- Work item -
After locating the line that contains "(2.70 s to 3.60 s)", give that line and all the rest through the end of the entries again exactly, leaving the pictures out.

- Exercise input -

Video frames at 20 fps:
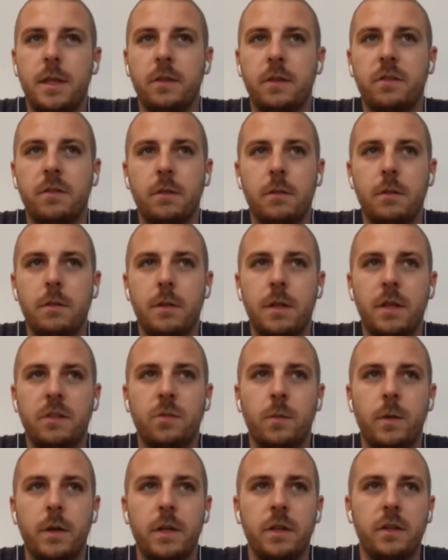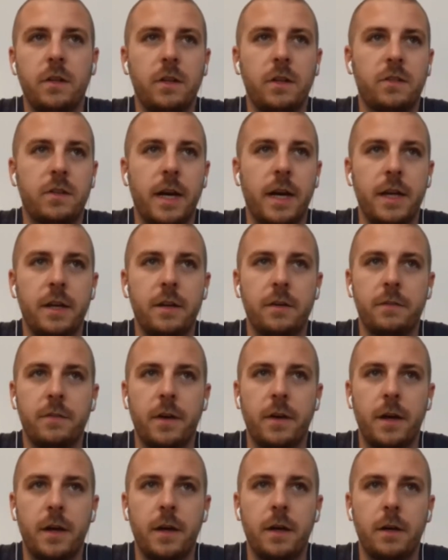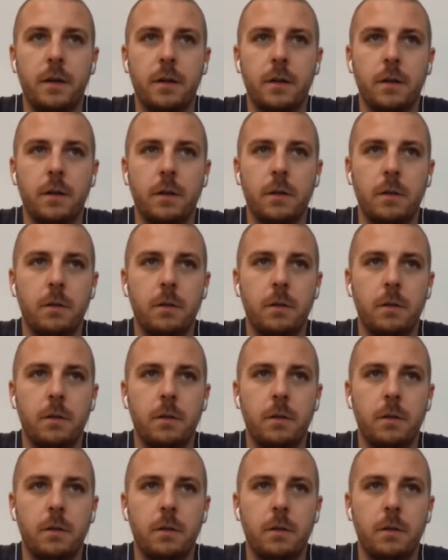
this one, it's kind of a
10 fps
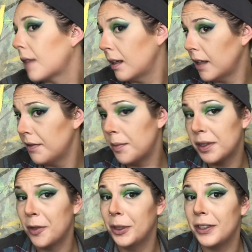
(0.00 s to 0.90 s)
I love them
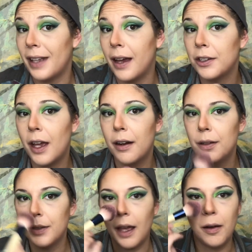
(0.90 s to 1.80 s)
so much as
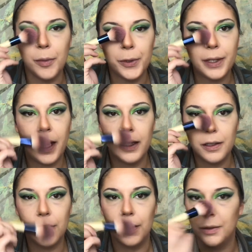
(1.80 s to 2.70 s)
eyeshadows, I almost hate
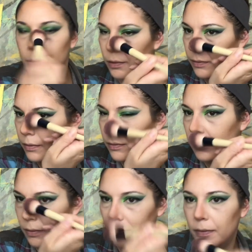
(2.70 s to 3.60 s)
to
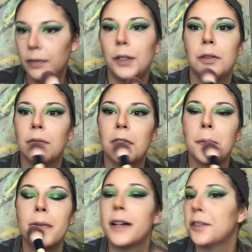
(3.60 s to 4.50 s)
use them for
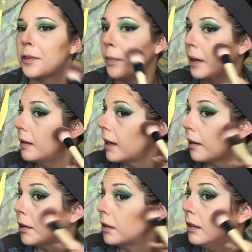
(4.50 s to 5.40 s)
blush, but I
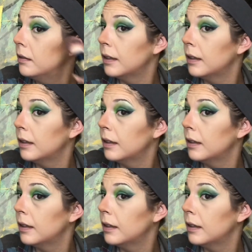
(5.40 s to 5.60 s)
could.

- Result of the task -
(2.70 s to 3.60 s)
to
(3.60 s to 4.50 s)
use them for
(4.50 s to 5.40 s)
blush, but I
(5.40 s to 5.60 s)
could.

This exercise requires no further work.